Born in Annecy, Haute-Savoie, Fanara specialised in giant slalom; his only win came in March 2016 at the giant slalom finals in St. Moritz, Switzerland. He is the oldest racer to reach a World Cup podium in giant slalom, and competed for France at three Winter Olympics and six World Championships. He retired from competition at the end of the 2018–19 season.

==World Cup==
Fanara has started over 70 World cup races, mostly in giant slalom but also in slalom, and has been on the podium fourteen times. For some time he held the record for most World Cup podium finishes without a win until his victory at the World Cup finals in St. Moritz in 2016. In December 2007, he fell and hurt himself in the second run after winning the first run of a race in Bad Kleinkirchheim, but finished. Two years later in December 2009, Fanara incurred a season-ending injury to his left knee after a spectacular fall during a race in Beaver Creek, two months before the 2010 Winter Olympics.

Following his World Cup win in St.
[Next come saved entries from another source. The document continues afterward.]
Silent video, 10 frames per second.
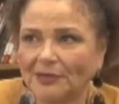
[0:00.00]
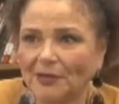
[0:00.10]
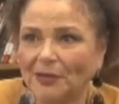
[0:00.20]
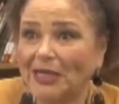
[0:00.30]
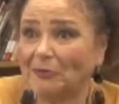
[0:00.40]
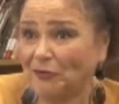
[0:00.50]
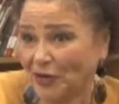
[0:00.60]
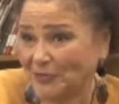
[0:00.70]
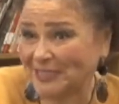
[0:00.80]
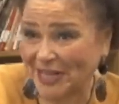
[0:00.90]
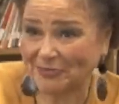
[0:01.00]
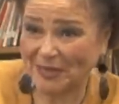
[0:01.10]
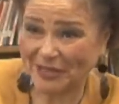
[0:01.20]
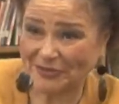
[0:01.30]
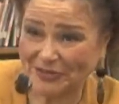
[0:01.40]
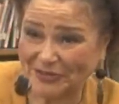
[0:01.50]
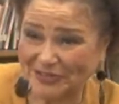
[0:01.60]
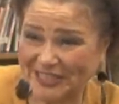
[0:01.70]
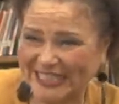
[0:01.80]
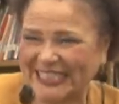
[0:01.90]
well, I'm from South Baton
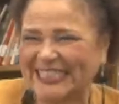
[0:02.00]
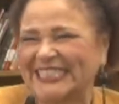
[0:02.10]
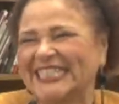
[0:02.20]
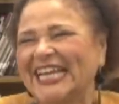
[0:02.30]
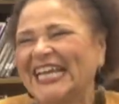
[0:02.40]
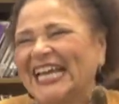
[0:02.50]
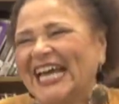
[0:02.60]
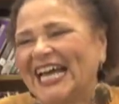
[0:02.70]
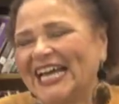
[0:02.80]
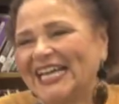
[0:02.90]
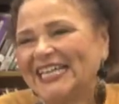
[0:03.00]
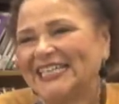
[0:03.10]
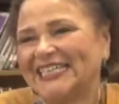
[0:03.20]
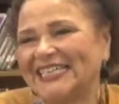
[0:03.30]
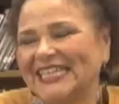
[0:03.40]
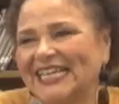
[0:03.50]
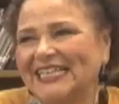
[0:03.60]
Rouge. I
Moritz, Fanara suffered an injury which kept him out of competition for the 2016–17 season. However, he subsequently made a successful return, taking a number of podium finished in his final season.

===Season standings===

| Season | Age | Overall | Slalom | Giant slalom | Super-G | Downhill | Combined |
|---|---|---|---|---|---|---|---|
| 2005 | 23 | 136 | — | 54 | — | — | — |
| 2006 | 24 | 59 | — | 18 | — | — | — |
| 2007 | 25 | 78 | — | 17 | — | — | — |
| 2008 | 26 | 83 | — | 25 | — | — | — |
| 2009 | 27 | 48 | — | 13 | — | — | — |
| 2010 | 28 | 138 | — | 50 | — | — | — |
| 2011 | 29 | 37 | — | 6 | — | — | — |
| 2012 | 30 | 48 | — | 12 | — | — | — |
| 2013 | 31 | 29 | — | 5 | — | — | — |
| 2014 | 32 | 29 | — | 4 | — | — | — |
| 2015 | 33 | 27 | — | 5 | — | — | — |
| 2016 | 34 | 23 | — | 6 | — | — | — |
| 2017 | 35 | 73 | — | 23 | — | — | — |
| 2018 | 36 | 60 | — | 18 | — | — | — |
| 2019 | 37 | 30 | — | 7 | — | — | — |

Standings through 24 February 2019

===Race podiums===
- 1 win – (1 GS)
- 14 podiums – (14 GS)

| Season | Date | Location | Discipline | Place |
| 2011 | 19 Dec 2010 | ITA Alta Badia, Italy | Giant slalom | 3rd |
| 8 Jan 2011 | SUI Adelboden, Switzerland | Giant slalom | 3rd |
| 2013 | 16 Dec 2012 | ITA Alta Badia, Italy | Giant slalom | 3rd |
| 2014 | 14 Dec 2013 | FRA Val-d'Isère, France | Giant slalom | 2nd |
| 12 Jan 2014 | SUI Adelboden, Switzerland | Giant slalom | 2nd |
| 2015 | 21 Dec 2014 | ITA Alta Badia, Italy | Giant slalom | 3rd |
| 14 Mar 2015 | SLO Kranjska Gora, Slovenia | Giant slalom | 3rd |
| 21 Mar 2015 | FRA Méribel, France | Giant slalom | 3rd |
| 2016 | 25 Oct 2015 | AUT Sölden, Austria | Giant slalom | 2nd |
| 26 Feb 2016 | AUT Hinterstoder, Austria | Giant slalom | 3rd |
| 19 Mar 2016 | SUI St. Moritz, Switzerland | Giant slalom | 1st |
| 2019 | 16 Dec 2018 | ITA Alta Badia, Italy | Giant slalom | 2nd |
| 12 Jan 2019 | SUI Adelboden, Switzerland | Giant slalom | 3rd |
| 24 Feb 2019 | BUL Bansko, Bulgaria | Giant slalom | 3rd |

==World championships==
Fanara has competed in four World Championships in the giant slalom discipline. In 2007 in Åre, Sweden, he finished 16th, but on home country snow in 2009 in Val-d'Isère, France, he did not finish the first run. At Garmisch-Partenkirchen, Germany, he finished sixth in 2011 but failed to finish the first run in 2013 at Schladming, Austria. Fanara participated in the team event in 2011 at Garmisch and earned a gold medal.

| Year | Age | Slalom | Giant slalom | Super-G | Downhill | Combined |
|---|---|---|---|---|---|---|
| 2007 | 25 | — | 16 | — | — | — |
| 2009 | 27 | — | DNF1 | — | — | — |
| 2011 | 29 | — | 6 | — | — | — |
| 2013 | 31 | — | DNF1 | — | — | — |
| 2015 | 33 | — | DNF1 | — | — | — |
| 2017 | 35 | Injured: did not compete |  |  |  |  |
| 2019 | 37 | — | DNF2 | — | — | — |

==Olympics==
At the Winter Olympics, Fanara did not finish the first run of the giant slalom in 2006 and was injured two months prior the 2010 Games and did not compete.

| Year | Age | Slalom | Giant slalom | Super-G | Downhill | Combined |
|---|---|---|---|---|---|---|
| 2006 | 24 | — | DNF1 | — | — | — |
| 2010 | 28 | injured, did not compete |  |  |  |  |
| 2014 | 32 | — | 9 | — | — | — |
| 2018 | 36 | — | 5 | — | — | — |

==National championships==
Fanara reached the podium of French national championships four times, all in giant slalom. In 2005 he was third; in 2006 he was second; and he won in 2007 and 2009.